Simulate Power to Rank the Best Group Using Binomial Outcomes
Source:R/sim_power_best_bin_rank.R
sim_power_best_bin_rank.Rd
Estimates the empirical power to rank the most promising group as the best, based on binomial outcomes, via simulation.
Usage
sim_power_best_bin_rank(
noutcomes,
p1,
dif,
weights,
ngroups,
npergroup,
nsim,
conf.level = 0.95
)
Arguments
- noutcomes
Integer. Number of outcomes to evaluate.
- p1
Numeric. Event probability in the best group (scalar or vector of length
noutcomes
).- dif
Numeric. Difference between the best group and the rest (scalar or vector of length
noutcomes
).- weights
Numeric vector. Weights for each outcome. If scalar, applied equally.
- ngroups
Integer. Number of groups.
- npergroup
Integer or vector. Sample size per group.
- nsim
Integer. Number of simulations.
- conf.level
Numeric. Confidence level for the empirical power estimate#'
Value
An S3 object of class empirical_power_result
, which contains
the estimated empirical power and its confidence interval. The object can
be printed, formatted, or further processed using associated S3 methods.
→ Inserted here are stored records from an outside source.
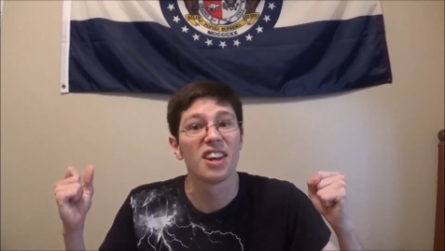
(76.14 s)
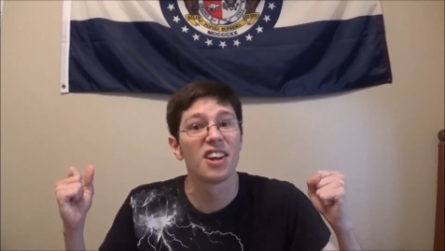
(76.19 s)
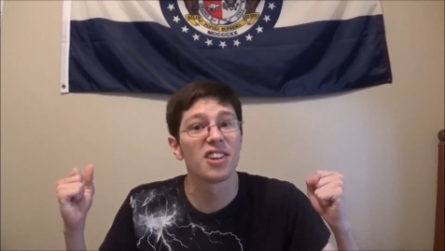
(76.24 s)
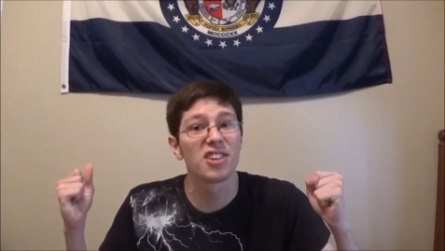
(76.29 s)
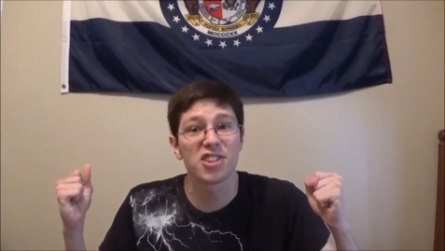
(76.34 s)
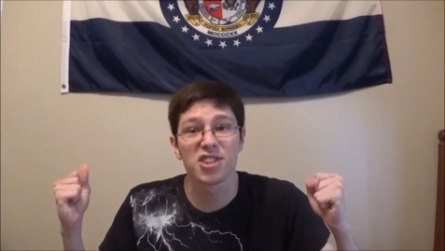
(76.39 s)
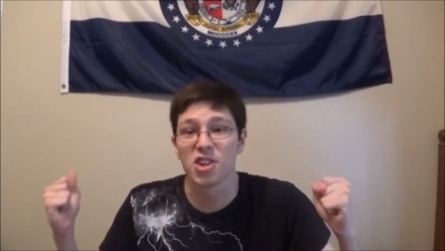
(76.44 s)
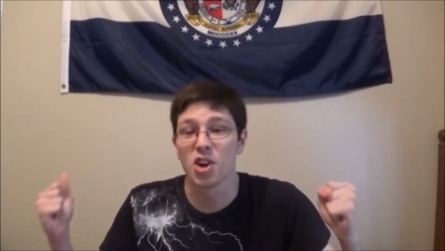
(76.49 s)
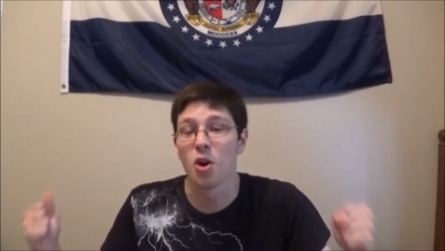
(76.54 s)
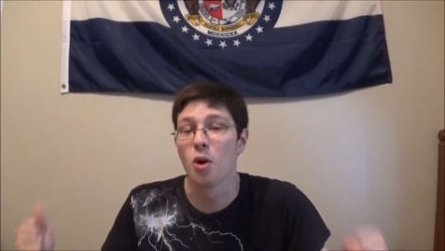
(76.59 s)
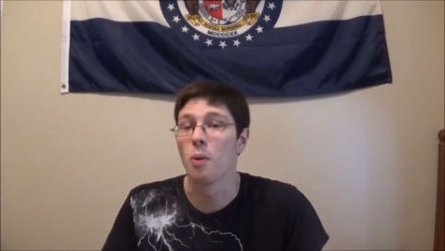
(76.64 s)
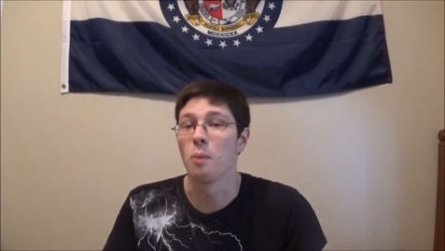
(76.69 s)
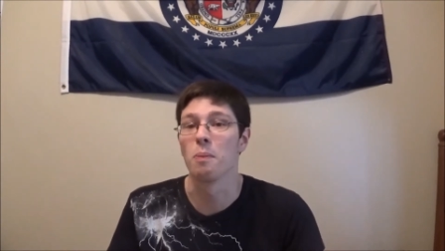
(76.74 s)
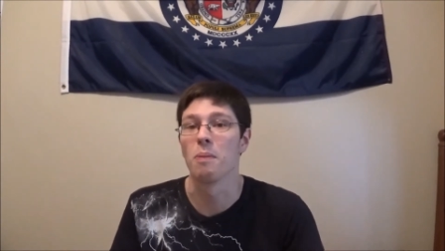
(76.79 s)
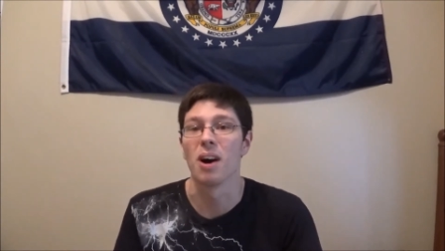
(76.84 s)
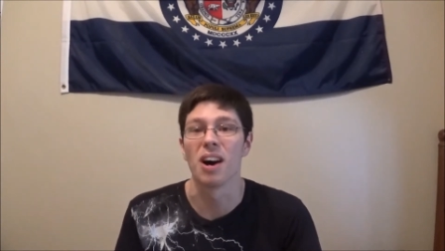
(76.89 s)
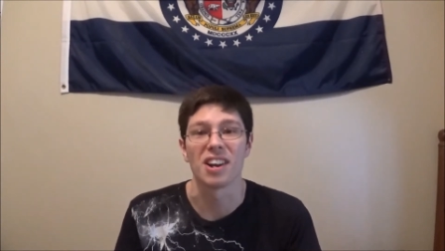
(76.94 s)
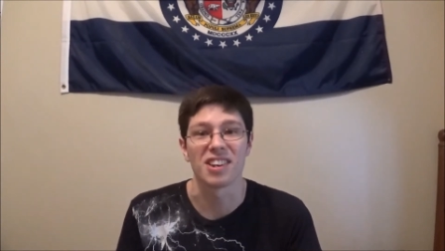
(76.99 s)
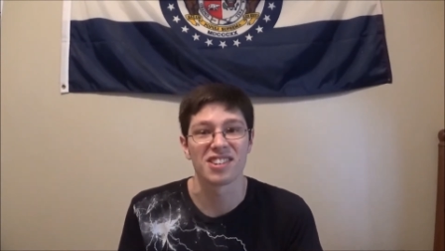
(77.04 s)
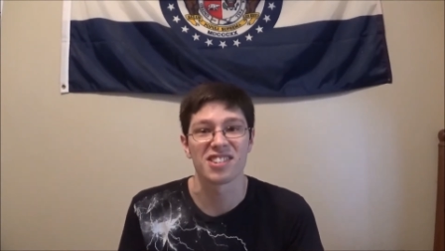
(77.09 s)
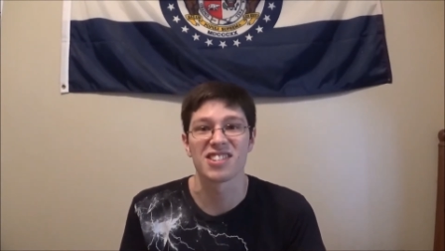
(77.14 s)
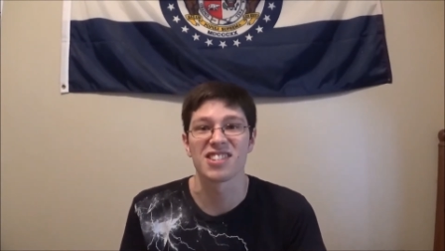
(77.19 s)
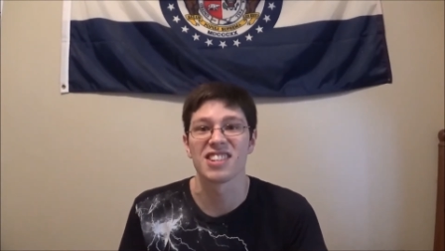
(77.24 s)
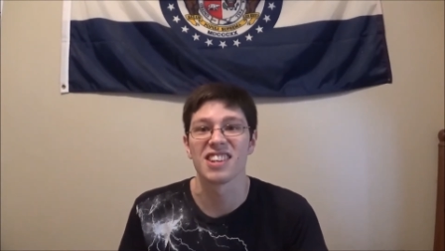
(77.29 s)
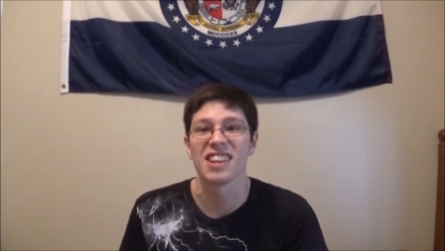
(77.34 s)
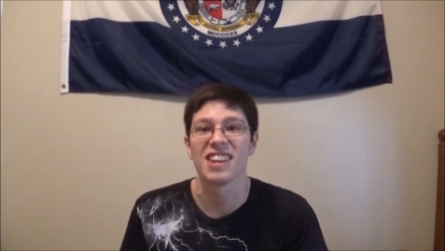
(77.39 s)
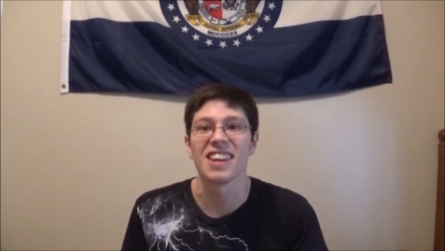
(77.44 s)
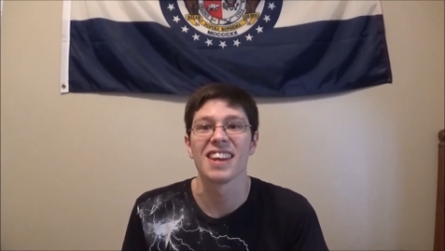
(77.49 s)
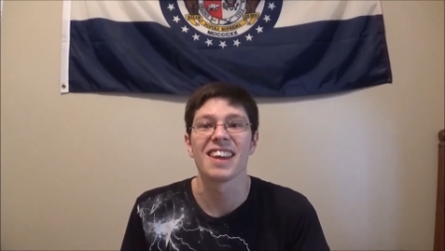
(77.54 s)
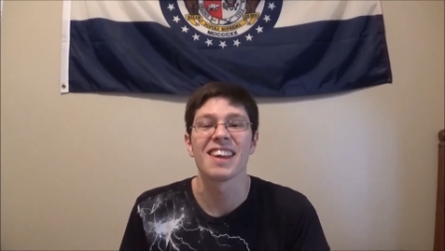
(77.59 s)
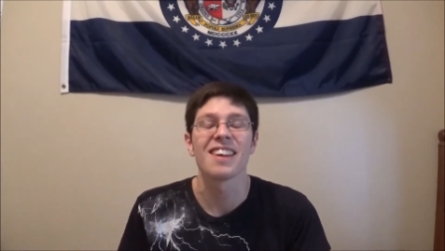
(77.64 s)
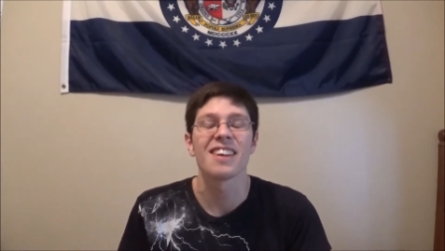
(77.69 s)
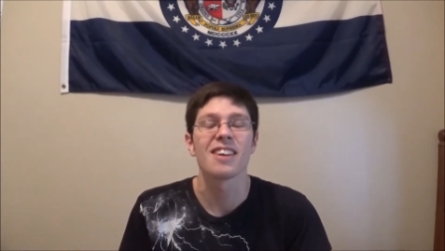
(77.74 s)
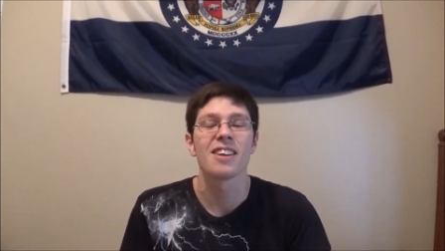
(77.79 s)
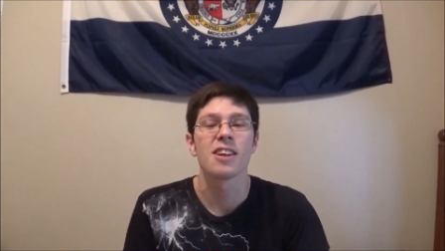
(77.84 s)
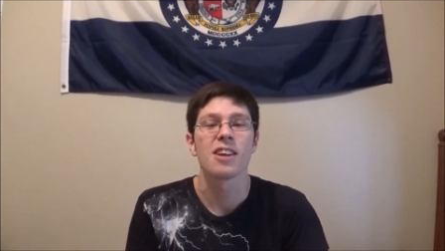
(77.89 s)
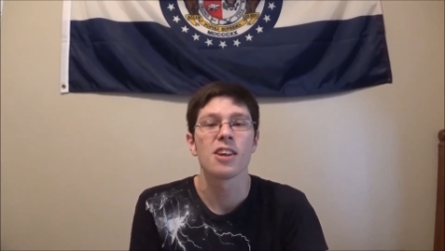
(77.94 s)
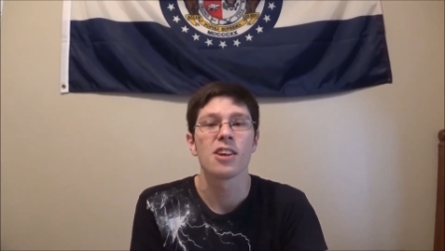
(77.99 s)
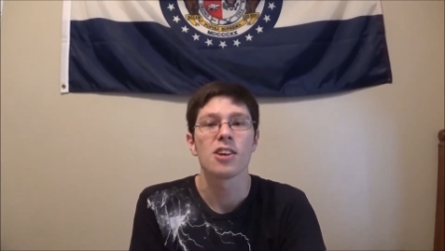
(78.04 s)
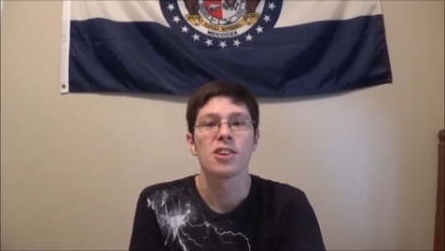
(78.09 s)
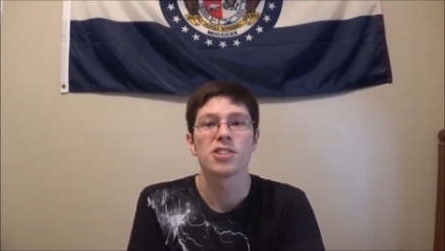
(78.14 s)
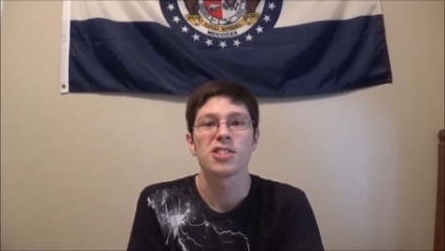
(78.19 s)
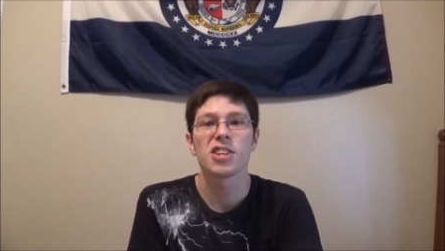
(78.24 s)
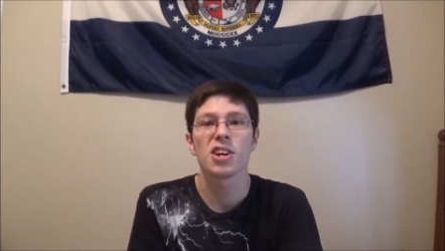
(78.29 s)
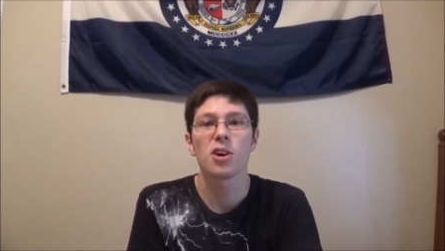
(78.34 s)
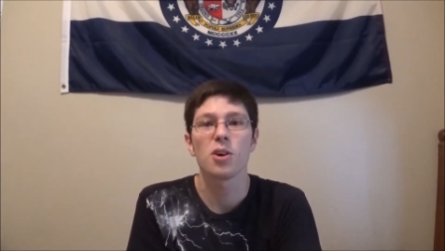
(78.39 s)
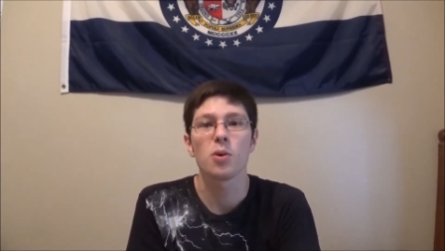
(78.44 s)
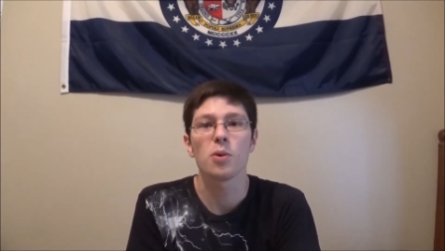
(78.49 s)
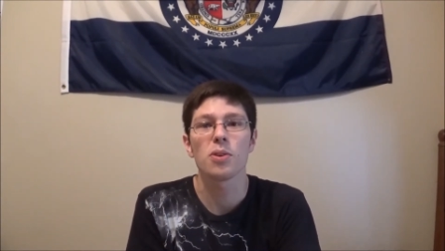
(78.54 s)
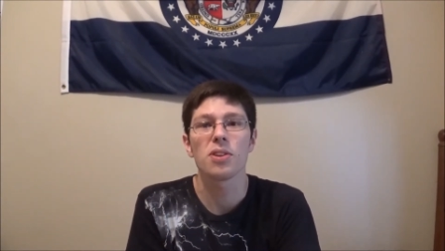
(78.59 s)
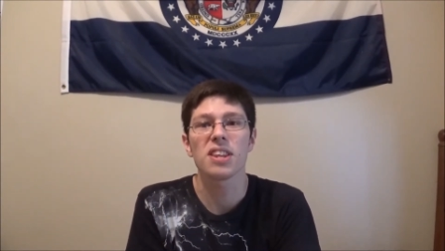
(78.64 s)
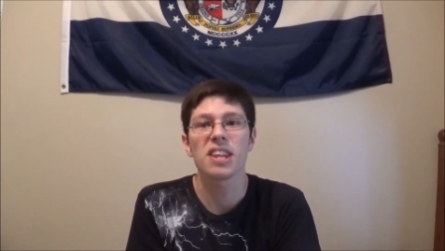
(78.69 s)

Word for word: so much. So,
See also empirical_power_result
.
Details
Each outcome is assumed to follow an independent binomial distribution. The
best group is defined as having a probability at least dif
higher than the
other groups. The function sums weighted ranks across multiple outcomes to
determine the top group.
If multiple outcomes are defined, weights can be applied to prioritize some outcomes over others. Weights are automatically scaled to sum 1. The group with the lowest total rank is considered the best.